Sarasota's 1-mill tax increase is generating an additional $30-million a year and will sunset in 2006. Pasco schools, which are sharing part of their money with the county and other municipalities, stand to gain $196-million over the course of 10 years.
In Pasco, supporters argued that the money was needed to help schools keep pace with growth. The district's five board members lobbied hard for the sales tax increase.
"I would ask people every place I went, the grocery store, library, wherever," said Marge Whaley, who is seeking another term on the Pasco School Board. "If you're going to be in public office, I feel like you have to defend what you feel is right for your kids."
In Sarasota, School Board members took a back seat to Citizens for Better Schools, which did most of the campaigning. That group gave more than 350 speeches in six months, and members say they are skeptical Pinellas can cover the same amount of ground in less time.
"You're just going to have to have a lot of voters who really like their school system if it's going to pass," said Carl Weinrich, who led Sarasota's campaign.
Campaign organizers insist Pinellas is different.
The Pinellas School Board is the largest employer in the county and touches the lives of 112,000 children and families every day. And county residents have historically been open to taxing themselves.
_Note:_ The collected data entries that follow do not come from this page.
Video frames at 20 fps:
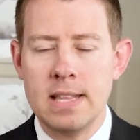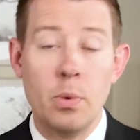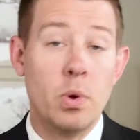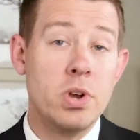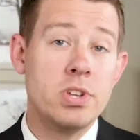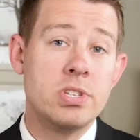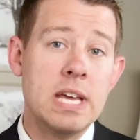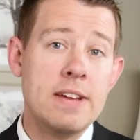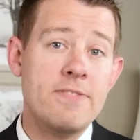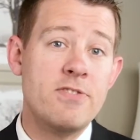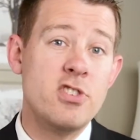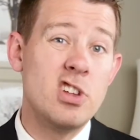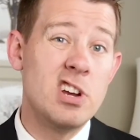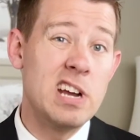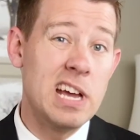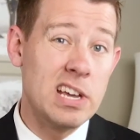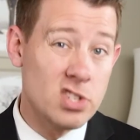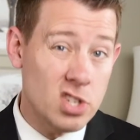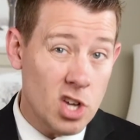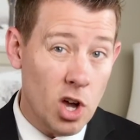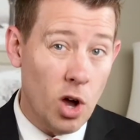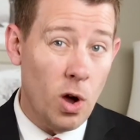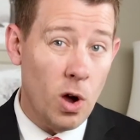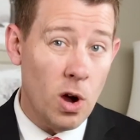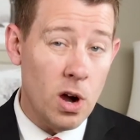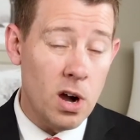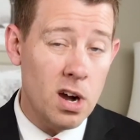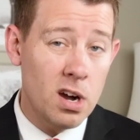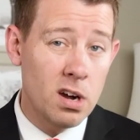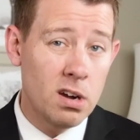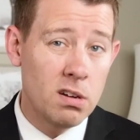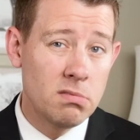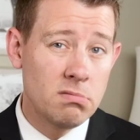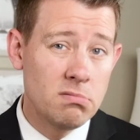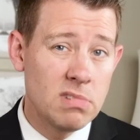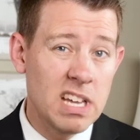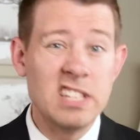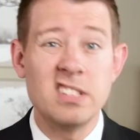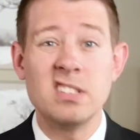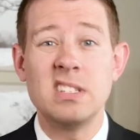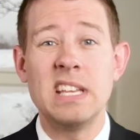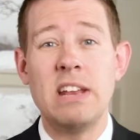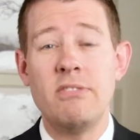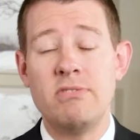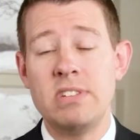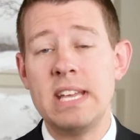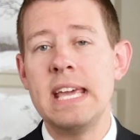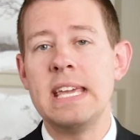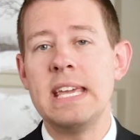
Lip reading: They want to save for their next car instead ofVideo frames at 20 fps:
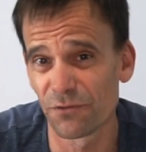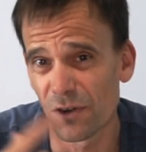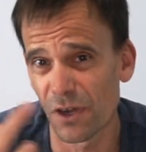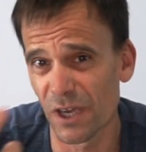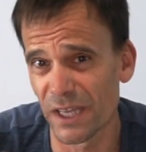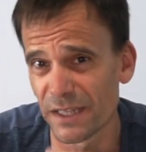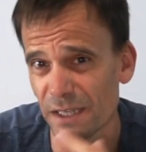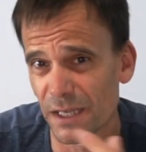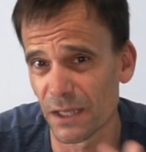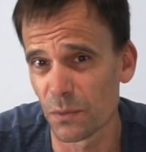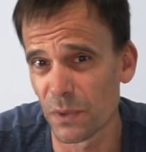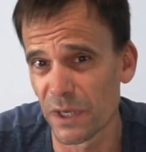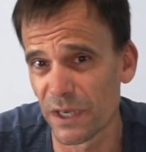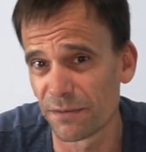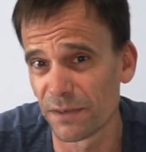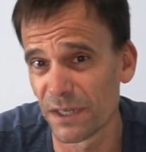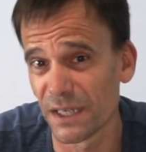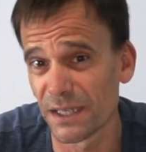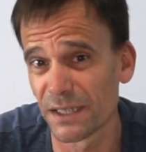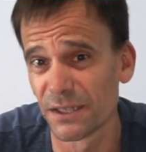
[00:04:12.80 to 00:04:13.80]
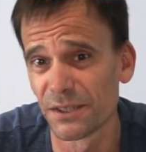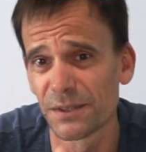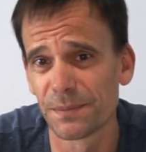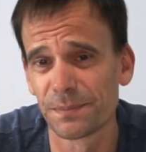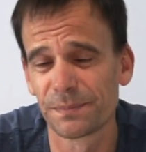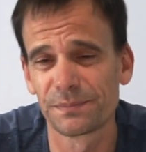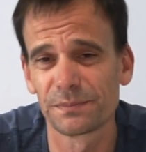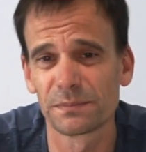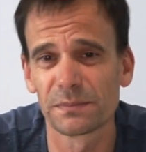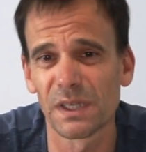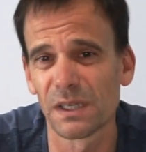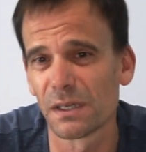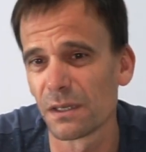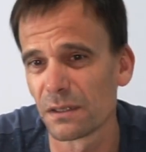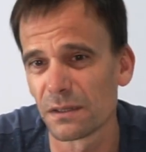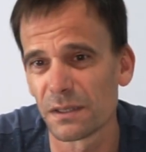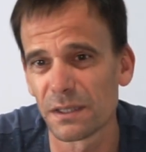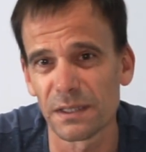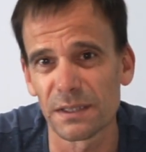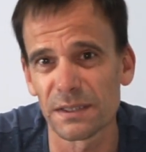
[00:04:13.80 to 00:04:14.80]
ride the other way around. I
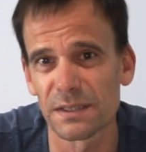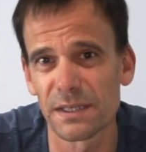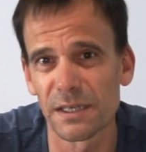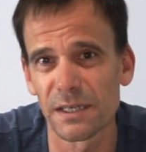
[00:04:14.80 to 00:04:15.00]
don't think it's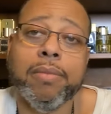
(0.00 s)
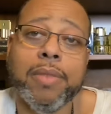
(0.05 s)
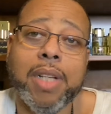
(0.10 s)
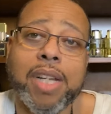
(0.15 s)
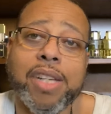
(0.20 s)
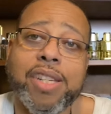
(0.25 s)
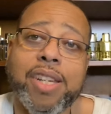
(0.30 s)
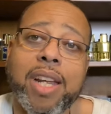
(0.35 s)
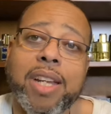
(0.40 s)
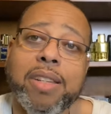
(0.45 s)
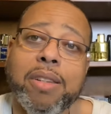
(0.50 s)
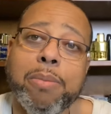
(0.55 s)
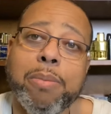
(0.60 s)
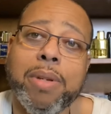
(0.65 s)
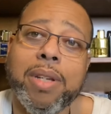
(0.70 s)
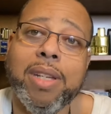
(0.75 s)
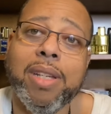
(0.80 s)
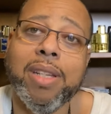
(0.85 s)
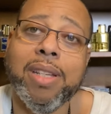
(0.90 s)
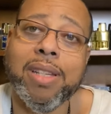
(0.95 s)
that's yet to
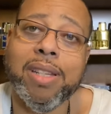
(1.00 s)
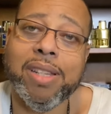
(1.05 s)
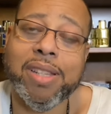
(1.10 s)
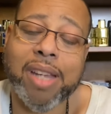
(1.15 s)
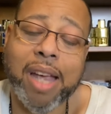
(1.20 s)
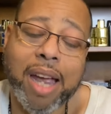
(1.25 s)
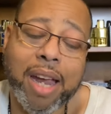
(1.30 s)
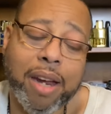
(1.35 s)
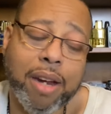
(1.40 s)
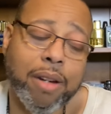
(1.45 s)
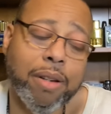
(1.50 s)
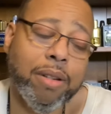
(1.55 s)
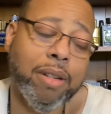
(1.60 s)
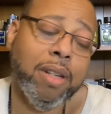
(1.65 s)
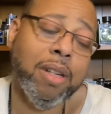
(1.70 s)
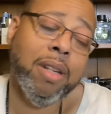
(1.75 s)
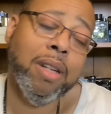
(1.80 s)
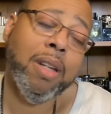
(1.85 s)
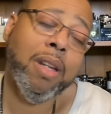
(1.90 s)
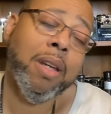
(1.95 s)
be desired,
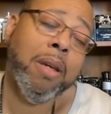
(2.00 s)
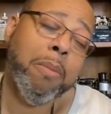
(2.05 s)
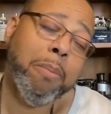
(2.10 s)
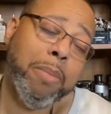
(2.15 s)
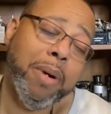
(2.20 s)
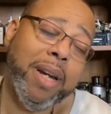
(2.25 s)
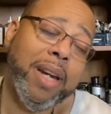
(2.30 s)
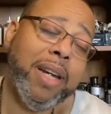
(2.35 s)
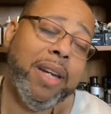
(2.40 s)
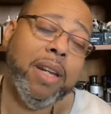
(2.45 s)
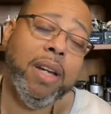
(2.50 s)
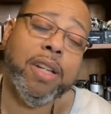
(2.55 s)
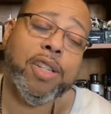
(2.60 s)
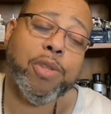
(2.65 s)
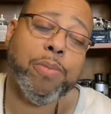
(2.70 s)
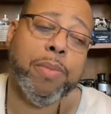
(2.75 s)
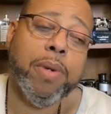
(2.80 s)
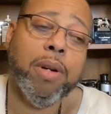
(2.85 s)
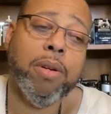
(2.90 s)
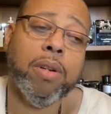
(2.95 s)
but it does
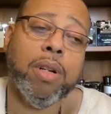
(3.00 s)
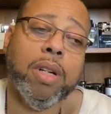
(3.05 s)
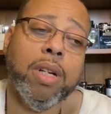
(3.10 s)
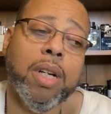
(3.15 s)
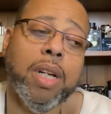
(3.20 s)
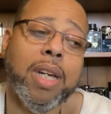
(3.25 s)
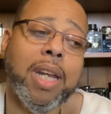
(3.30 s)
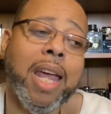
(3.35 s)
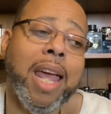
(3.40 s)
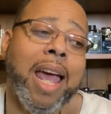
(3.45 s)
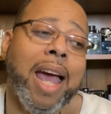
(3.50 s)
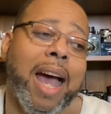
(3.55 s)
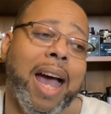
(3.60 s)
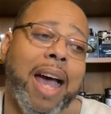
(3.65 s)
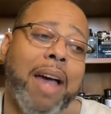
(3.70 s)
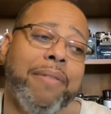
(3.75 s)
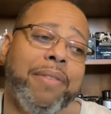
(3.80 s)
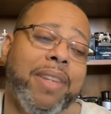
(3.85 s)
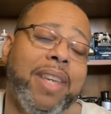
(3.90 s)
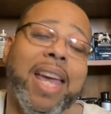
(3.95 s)
smell good.
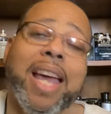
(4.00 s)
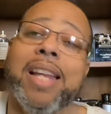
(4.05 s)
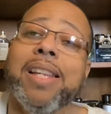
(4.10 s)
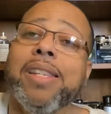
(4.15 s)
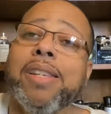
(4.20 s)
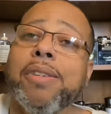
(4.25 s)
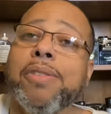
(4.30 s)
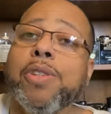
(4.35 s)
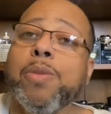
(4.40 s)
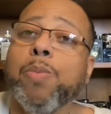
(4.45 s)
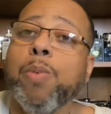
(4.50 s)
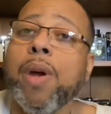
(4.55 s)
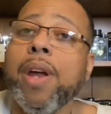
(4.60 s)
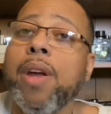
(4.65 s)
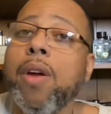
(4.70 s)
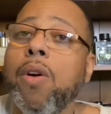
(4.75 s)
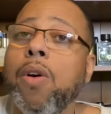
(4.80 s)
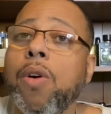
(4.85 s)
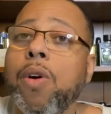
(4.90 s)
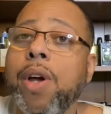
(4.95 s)
I've yet to
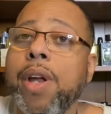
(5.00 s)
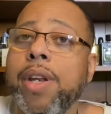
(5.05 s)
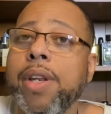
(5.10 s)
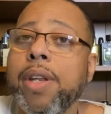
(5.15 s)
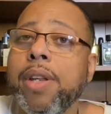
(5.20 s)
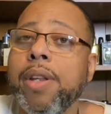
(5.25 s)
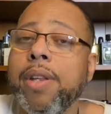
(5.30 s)
spray on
The successful passage of the Penny for Pinellas tax in 1997 is one example.
University of South Florida professor Darryl Paulson said he isn't so sure Penny for Pinellas is the best model for the school referendum.
Penny for Pinellas had a little something for everyone, he said, and there is a limit to how much residents will tax themselves.
There are plenty of unknowns in the coming election, said Paulson, who is writing a book on Florida politics.
One scenario: A Republican groundswell goes to the polls to support President Bush in the presidential race and Mel Martinez in his fight for a U.S. Senate seat. Both candidates oppose tax increases and are likely to draw voters with the same beliefs.
"I think it's going to pass, but it's going to be a lot closer than people anticipate," Paulson said. Heller is optimistic. His group is targeting 40,000 absentee voters with a message that the county needs higher pay to attract and retain quality teachers. But with so little campaign money, television and other advertising is unlikely.
Some numbers are on the district's side. In the last five years, 18 Florida school districts have passed a referendum of some kind. Only three have failed, says Blanton, of the Florida School Boards Association.
"October is going to be a busy month for us - big and busy," Heller said.